* [Work request] The response should consist of the data below, copied exactly, with no pictures in it.

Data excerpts
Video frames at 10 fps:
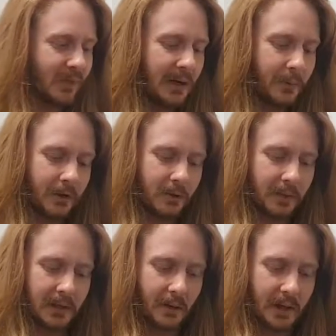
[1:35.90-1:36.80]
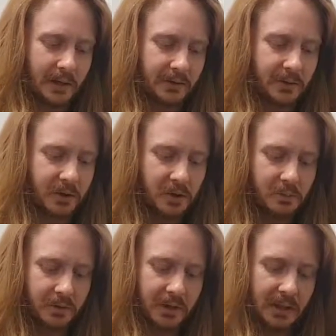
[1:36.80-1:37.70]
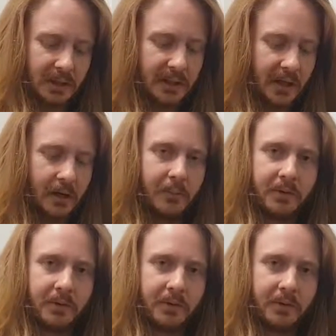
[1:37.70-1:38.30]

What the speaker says: I'm not going to be going into too much detail,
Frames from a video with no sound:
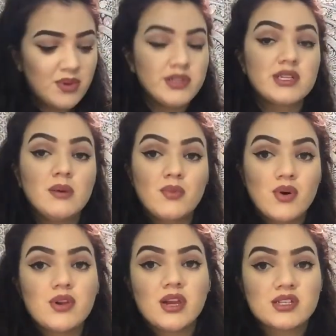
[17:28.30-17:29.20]
build it up more,
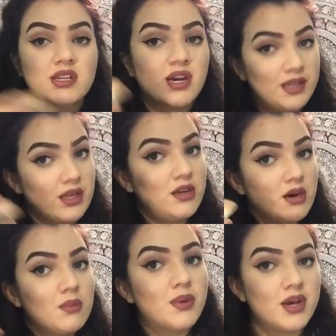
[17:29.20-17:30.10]
you actually gotta, like, you
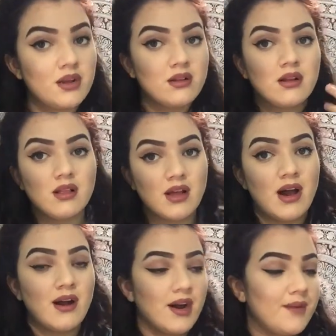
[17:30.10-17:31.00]
know, put a
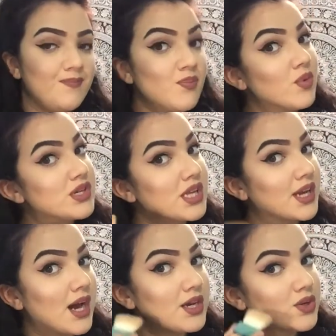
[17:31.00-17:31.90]
lot on, which, like,
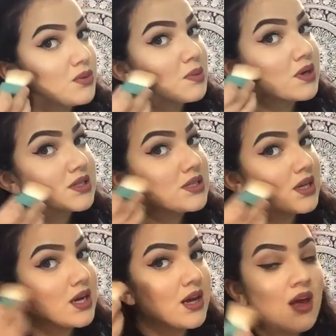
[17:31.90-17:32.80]
I do. I'm wearing it
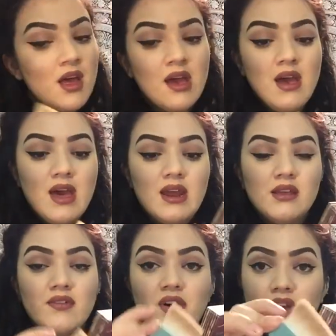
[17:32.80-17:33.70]
today. And I
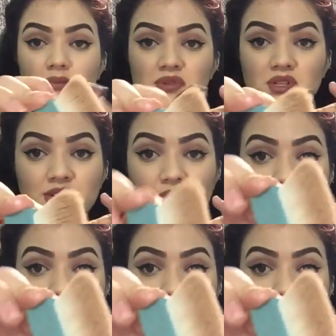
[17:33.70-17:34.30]
love how it comes with this little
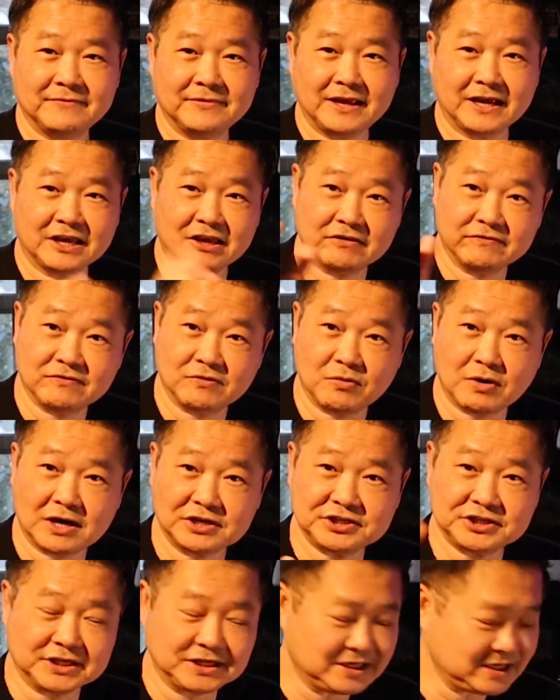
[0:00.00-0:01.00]
Thank you for
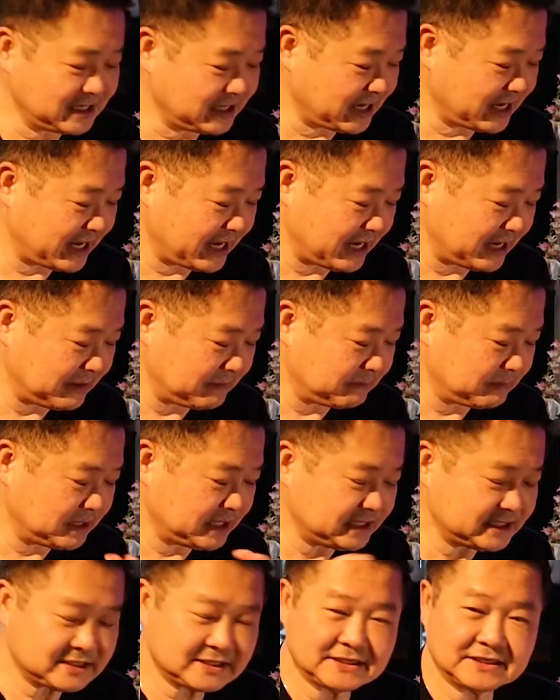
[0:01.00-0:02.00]
watching, and
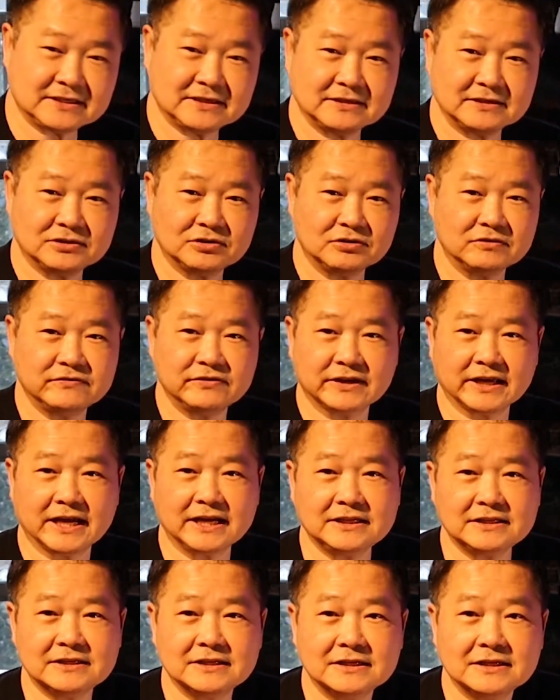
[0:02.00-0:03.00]
please don't
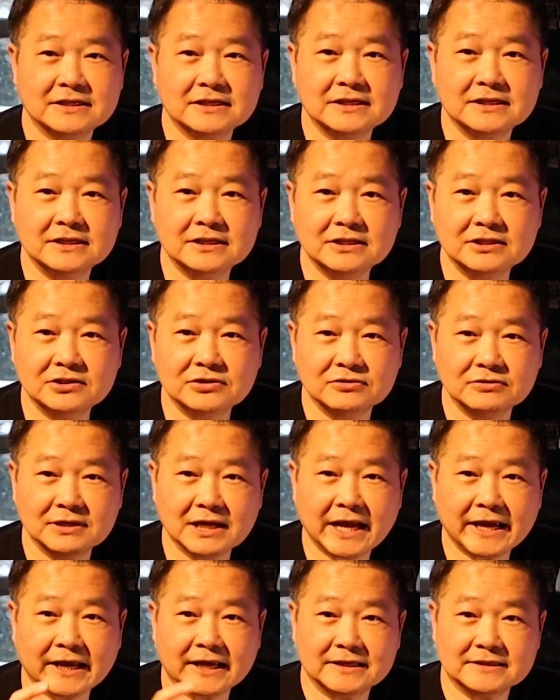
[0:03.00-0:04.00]
forget to
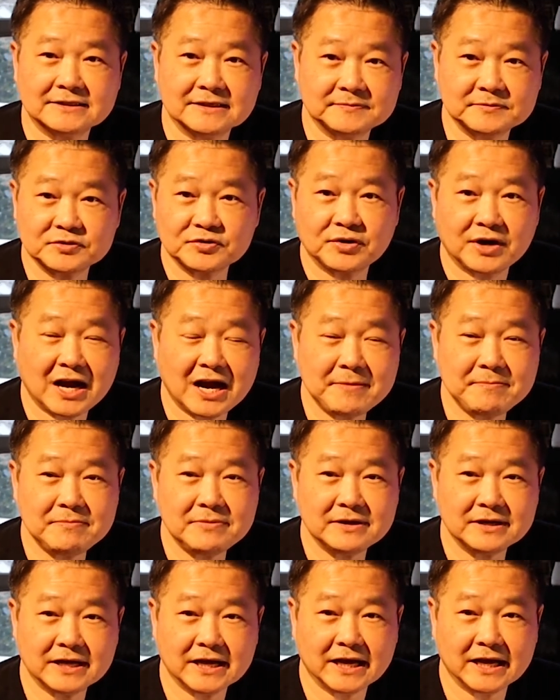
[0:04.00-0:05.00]
like and subscribe
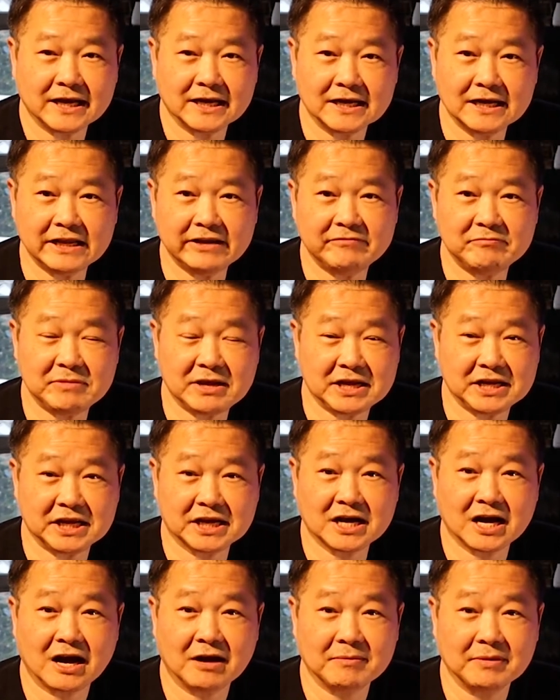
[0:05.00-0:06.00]
and leave me any
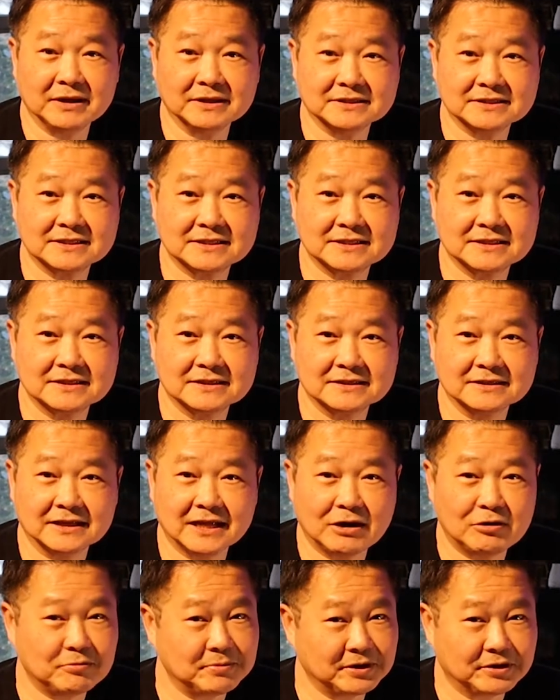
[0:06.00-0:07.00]
comments.
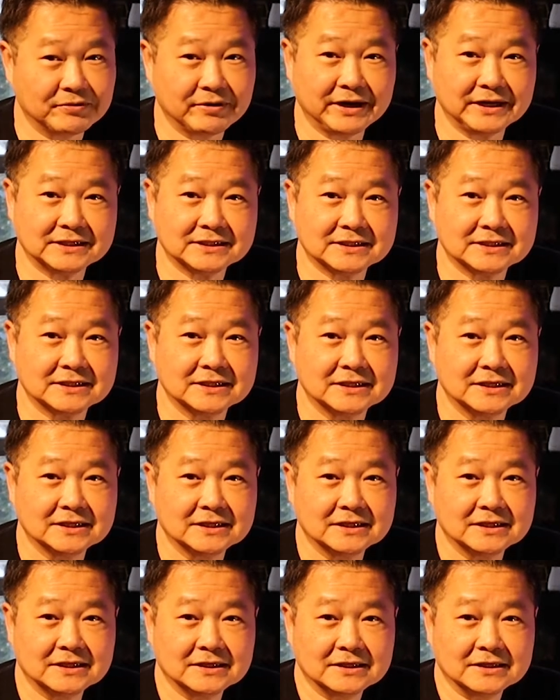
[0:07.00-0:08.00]
That would be great.
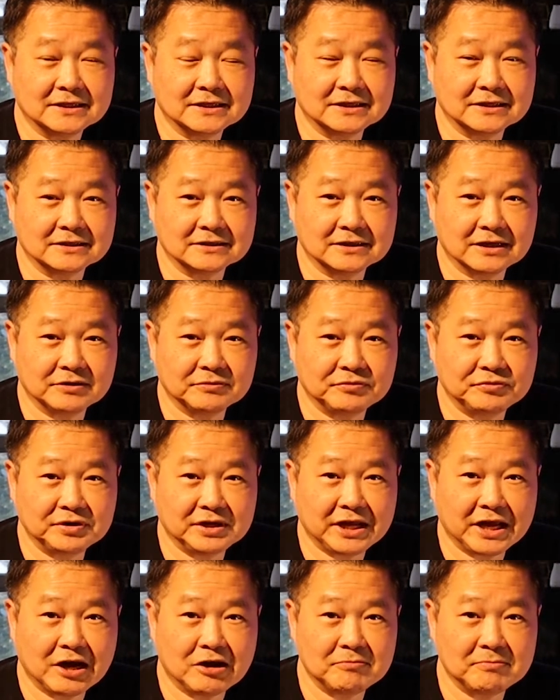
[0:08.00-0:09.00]
That would
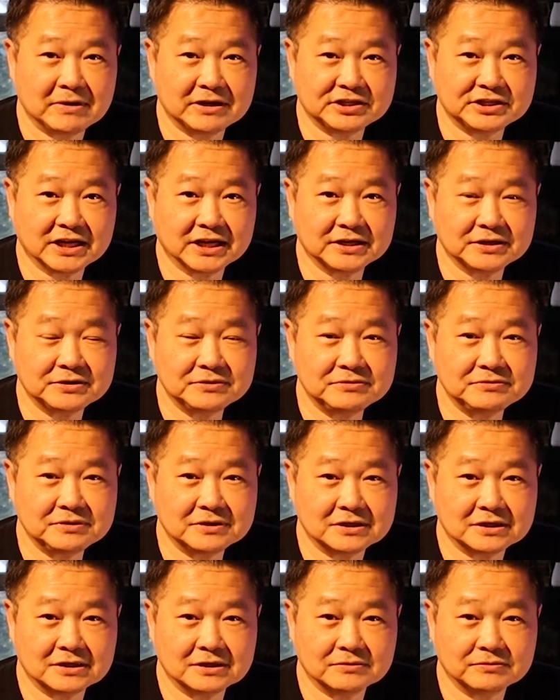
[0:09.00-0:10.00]
really help my
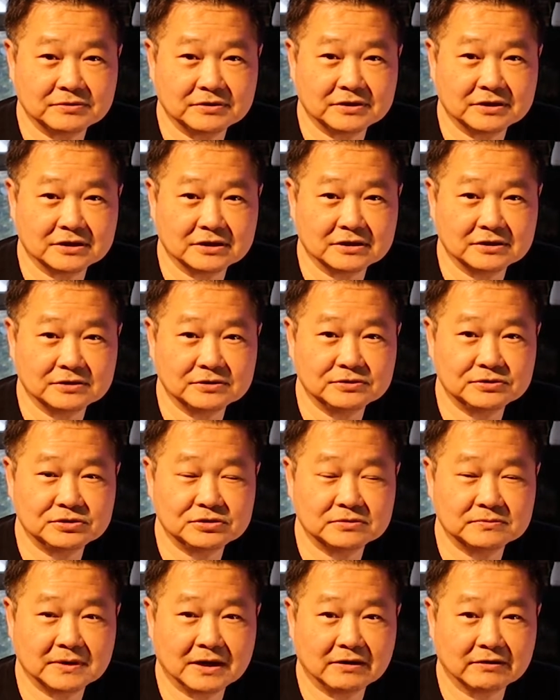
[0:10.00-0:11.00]
channel with the
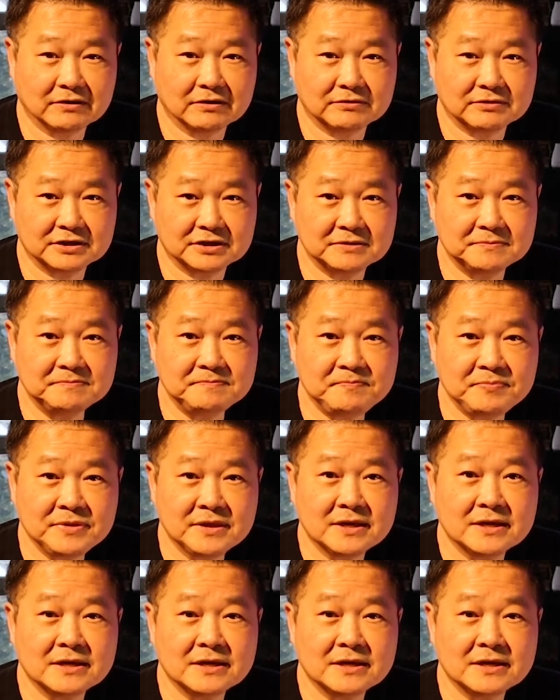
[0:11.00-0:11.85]
YouTube algorithm.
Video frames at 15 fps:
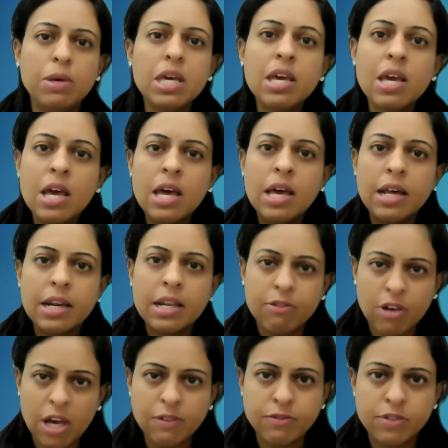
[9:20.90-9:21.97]
be
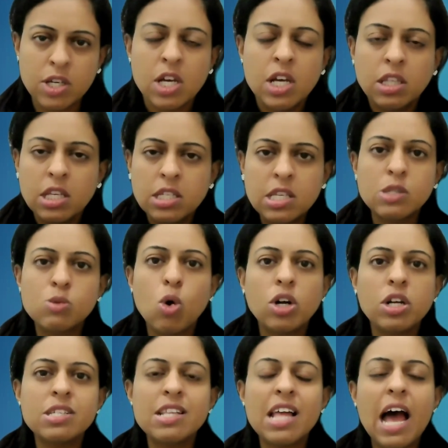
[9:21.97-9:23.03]
revived. This is
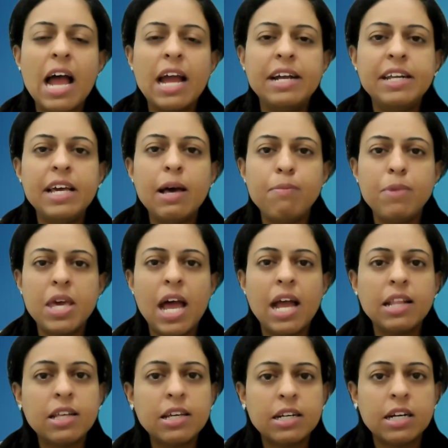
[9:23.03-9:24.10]
what is the idea
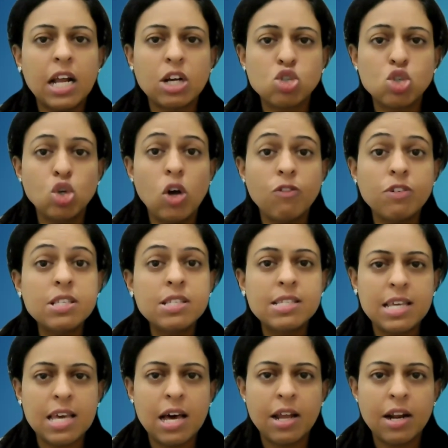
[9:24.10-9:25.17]
behind the reduction of a
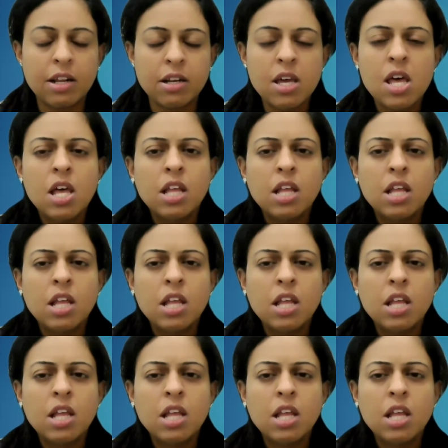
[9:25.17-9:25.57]
CRR.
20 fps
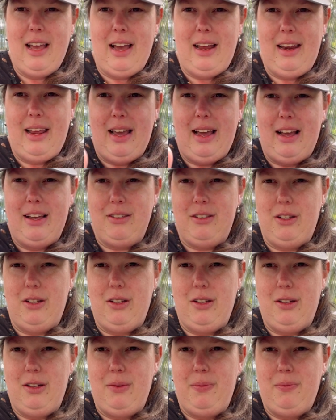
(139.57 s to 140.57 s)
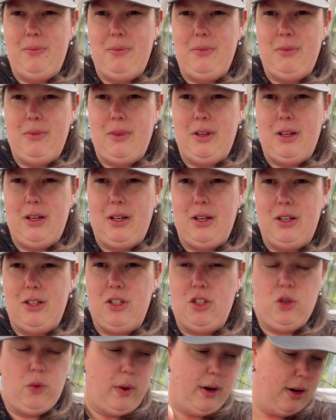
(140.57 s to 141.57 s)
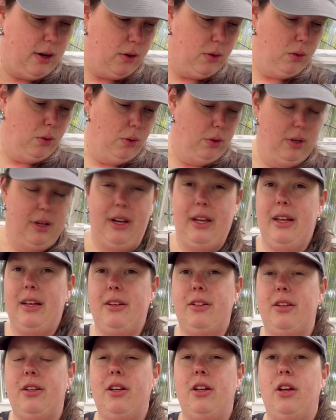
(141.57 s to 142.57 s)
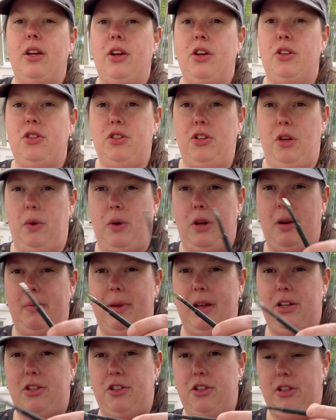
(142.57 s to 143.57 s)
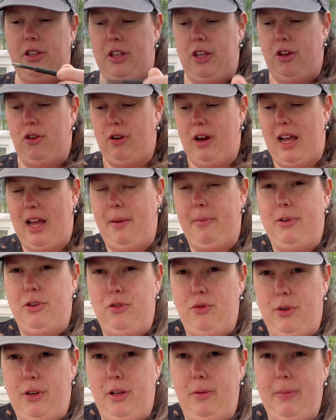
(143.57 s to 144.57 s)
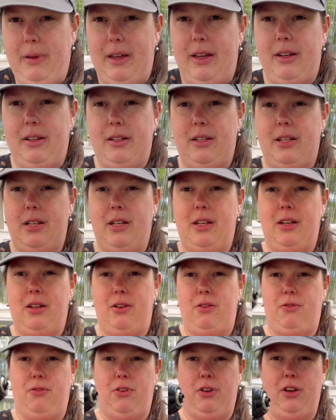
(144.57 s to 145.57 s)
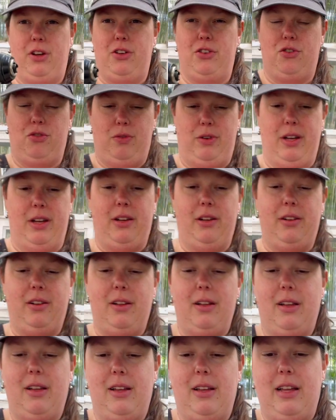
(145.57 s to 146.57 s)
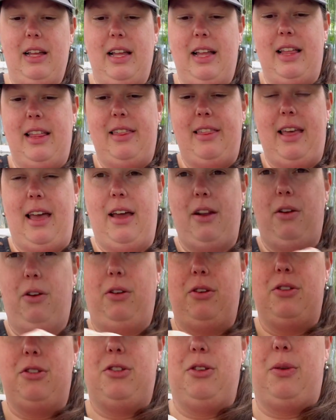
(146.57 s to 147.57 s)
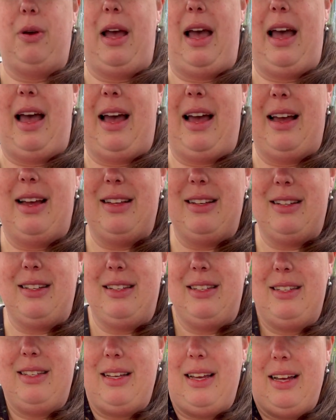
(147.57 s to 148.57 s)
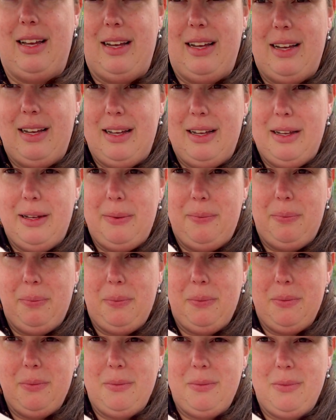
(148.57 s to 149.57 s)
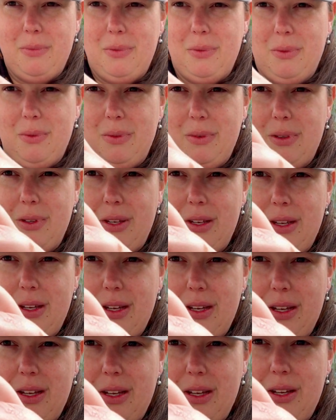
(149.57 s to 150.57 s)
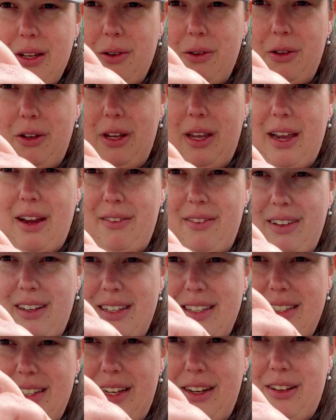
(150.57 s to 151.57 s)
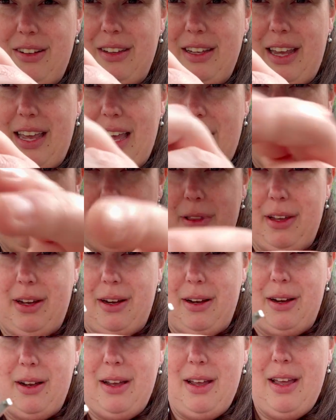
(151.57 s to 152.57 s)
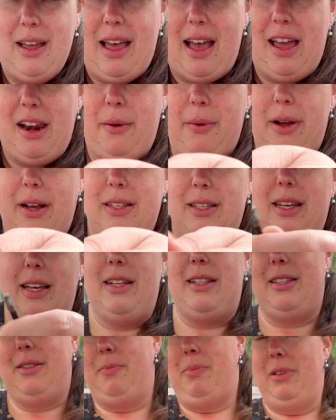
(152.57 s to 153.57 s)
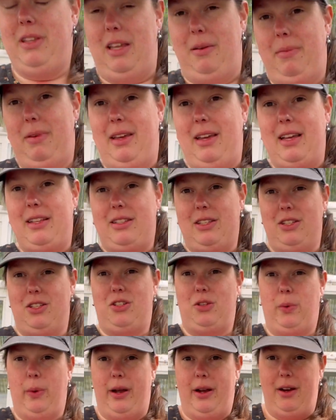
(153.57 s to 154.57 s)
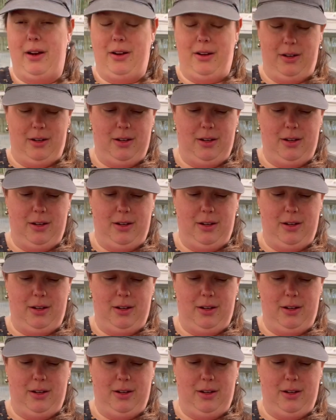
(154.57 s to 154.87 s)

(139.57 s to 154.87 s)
it has a square hole in it. So you want to make sure that you grab a drill bit for your drill that also has, you can't really see it on the camera there. Anyways, believe me, it's a square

* [Result for this exercise]
Video frames at 10 fps:
[1:35.90-1:36.80]
[1:36.80-1:37.70]
[1:37.70-1:38.30]

What the speaker says: I'm not going to be going into too much detail,
Frames from a video with no sound:
[17:28.30-17:29.20]
build it up more,
[17:29.20-17:30.10]
you actually gotta, like, you
[17:30.10-17:31.00]
know, put a
[17:31.00-17:31.90]
lot on, which, like,
[17:31.90-17:32.80]
I do. I'm wearing it
[17:32.80-17:33.70]
today. And I
[17:33.70-17:34.30]
love how it comes with this little
[0:00.00-0:01.00]
Thank you for
[0:01.00-0:02.00]
watching, and
[0:02.00-0:03.00]
please don't
[0:03.00-0:04.00]
forget to
[0:04.00-0:05.00]
like and subscribe
[0:05.00-0:06.00]
and leave me any
[0:06.00-0:07.00]
comments.
[0:07.00-0:08.00]
That would be great.
[0:08.00-0:09.00]
That would
[0:09.00-0:10.00]
really help my
[0:10.00-0:11.00]
channel with the
[0:11.00-0:11.85]
YouTube algorithm.
Video frames at 15 fps:
[9:20.90-9:21.97]
be
[9:21.97-9:23.03]
revived. This is
[9:23.03-9:24.10]
what is the idea
[9:24.10-9:25.17]
behind the reduction of a
[9:25.17-9:25.57]
CRR.
20 fps
(139.57 s to 140.57 s)
(140.57 s to 141.57 s)
(141.57 s to 142.57 s)
(142.57 s to 143.57 s)
(143.57 s to 144.57 s)
(144.57 s to 145.57 s)
(145.57 s to 146.57 s)
(146.57 s to 147.57 s)
(147.57 s to 148.57 s)
(148.57 s to 149.57 s)
(149.57 s to 150.57 s)
(150.57 s to 151.57 s)
(151.57 s to 152.57 s)
(152.57 s to 153.57 s)
(153.57 s to 154.57 s)
(154.57 s to 154.87 s)

(139.57 s to 154.87 s)
it has a square hole in it. So you want to make sure that you grab a drill bit for your drill that also has, you can't really see it on the camera there. Anyways, believe me, it's a square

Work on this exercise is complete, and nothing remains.